//Top 8 des bonnes raisons de prendre du café

Top 8 des bonnes raisons de prendre du café

En commençant vos études, vous vous étiez promis de vous en tenir aux tisanes, à l’eau et aux saines habitudes de vie. Vous avez peut-être réussi. Ou vous avez échoué et vous êtes tombés, comme tant d’autres avant vous, dans la surconsommation de caféine. Nous savons tous les effets négatifs d’une consommation abusive de café et je ne tenterai pas de vous en faire part ici. Mais pour faire déculpabiliser tous les étudiants caféinomanes qui ont fait de leur cafetière leur meilleur ami, voici un palmarès non scientifique des huit bonnes (ou mauvaises) raisons de prendre du café lors de vos études universitaires.

Par Alexandra Rivard

Photo: Firesky studios.com / Unsplash.com
1. Se réchauffer.

L’hiver, il fait froid. Tenir un thermos de café chaud réchauffe les doigts gelés. Et si on vous reproche de boire votre huitième tasse de la journée, vous pouvez invoquer la nécessité de ne pas mourir d’hypothermie.

2. Se réveiller.

La raison ultime, celle qu’on utilise le plus fréquemment pour justifier notre dépendance. Soyons toutefois honnêtes : à un certain moment, le café ne suffit plus et une couverture, un bon lit et un oreiller auraient davantage d’effets sur notre manque de sommeil que ce breuvage énergétique (sauf qu’on peut difficilement les amener en cours).

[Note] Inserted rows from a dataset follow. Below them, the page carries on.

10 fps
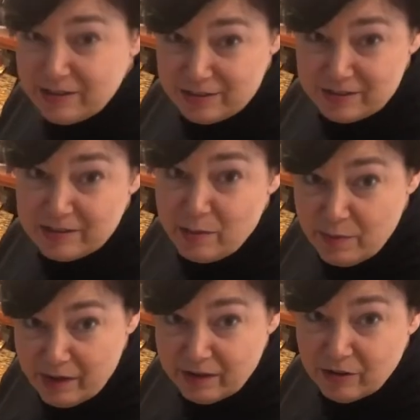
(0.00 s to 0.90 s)
use the same
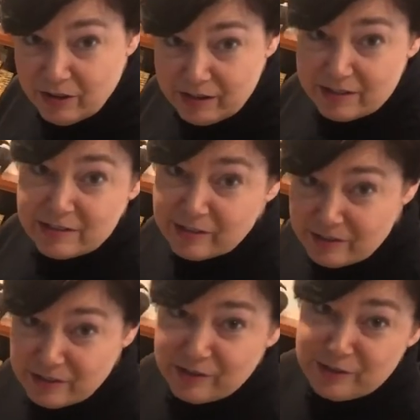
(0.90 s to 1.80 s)
amount of ingredients,
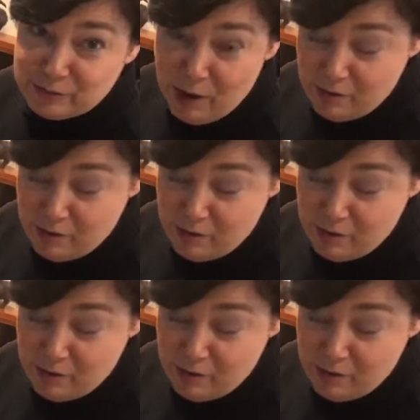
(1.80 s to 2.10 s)
just a smaller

3. Le délicieux goût aux arômes de noisettes grillées.

Le café, c’est bon. Surtout lorsque c’est le premier café du matin ou que vous l’attendez impatiemment depuis plusieurs heures. Du moins, c’est bon en théorie. Parce que parfois, selon l’endroit où vous l’avez acheté – ou à quel point vous étiez éveillé lorsque vous l’avez préparé chez vous – le goût peut s’apparenter à de l’eau aromatisée.

4. Se concentrer.

Après deux heures de cours ou de travail acharné sur votre mémoire, l’image d’une tasse fumante, chaude et réconfortante, s’impose rapidement à l’esprit. Transformer le rêve en réalité est la seule possibilité pour faire cesser cette obsession.

5. Rencontrer de nouvelles personnes aux machines à café.

Comme dans les romans et les séries, vous serez pris d’un soudain désir de conversation dès que vous approcherez du frigo où se trouvent les petits godets de lait et vous y ferez de merveilleuses rencontres qui transformeront votre vie. Vous échangerez pendant des heures sur le sens profond de l’existence entre un arabica et un expresso, avant de débattre sur la fameuse question : « sucre ou non, dans le café? »

6. Investir de l’argent dans quelque chose qui en vaut la peine.

Vos économies seront investies sainement, dans une boisson renouvelable aux trois heures, qui vous rendra au moins heureux dix minutes, ou du moins jusqu’à ce qu’elle refroidisse.

7. Prendre une pause.

En période de travail ou de recherches, votre cerveau est bombardé d’informations. Vous lever pour aller préparer votre Graal est parfois la petite pause dont il avait besoin… si vous n’oubliez pas de retourner travailler ensuite.

8. Survivre.

À vingt-trois heures, lorsque vous tenterez désespérément de terminer un devoir à remettre pour le lendemain – que vous aviez bien sûr commencé deux semaines plus tôt, en bon étudiant modèle – vous aurez besoin de cet allié fidèle. Et vous en aurez aussi besoin au réveil pour tenir bon toute la journée, après avoir dormi pendant trois heures.

La fin du trimestre approche et votre consommation de caféine augmentera probablement en même temps que votre nombre d’examens. Vous aurez alors le choix de céder à la tentation d’une huitième tasse de café ou de vous rabattre sur la tisane. Qu’importe vos raisons pour prendre beaucoup de café, bon courage pour cette fin de trimestre. Je lève ma tasse (vide) à votre santé et, sur ce, je vais la remplir, parce qu’une tasse de café vide, c’est triste.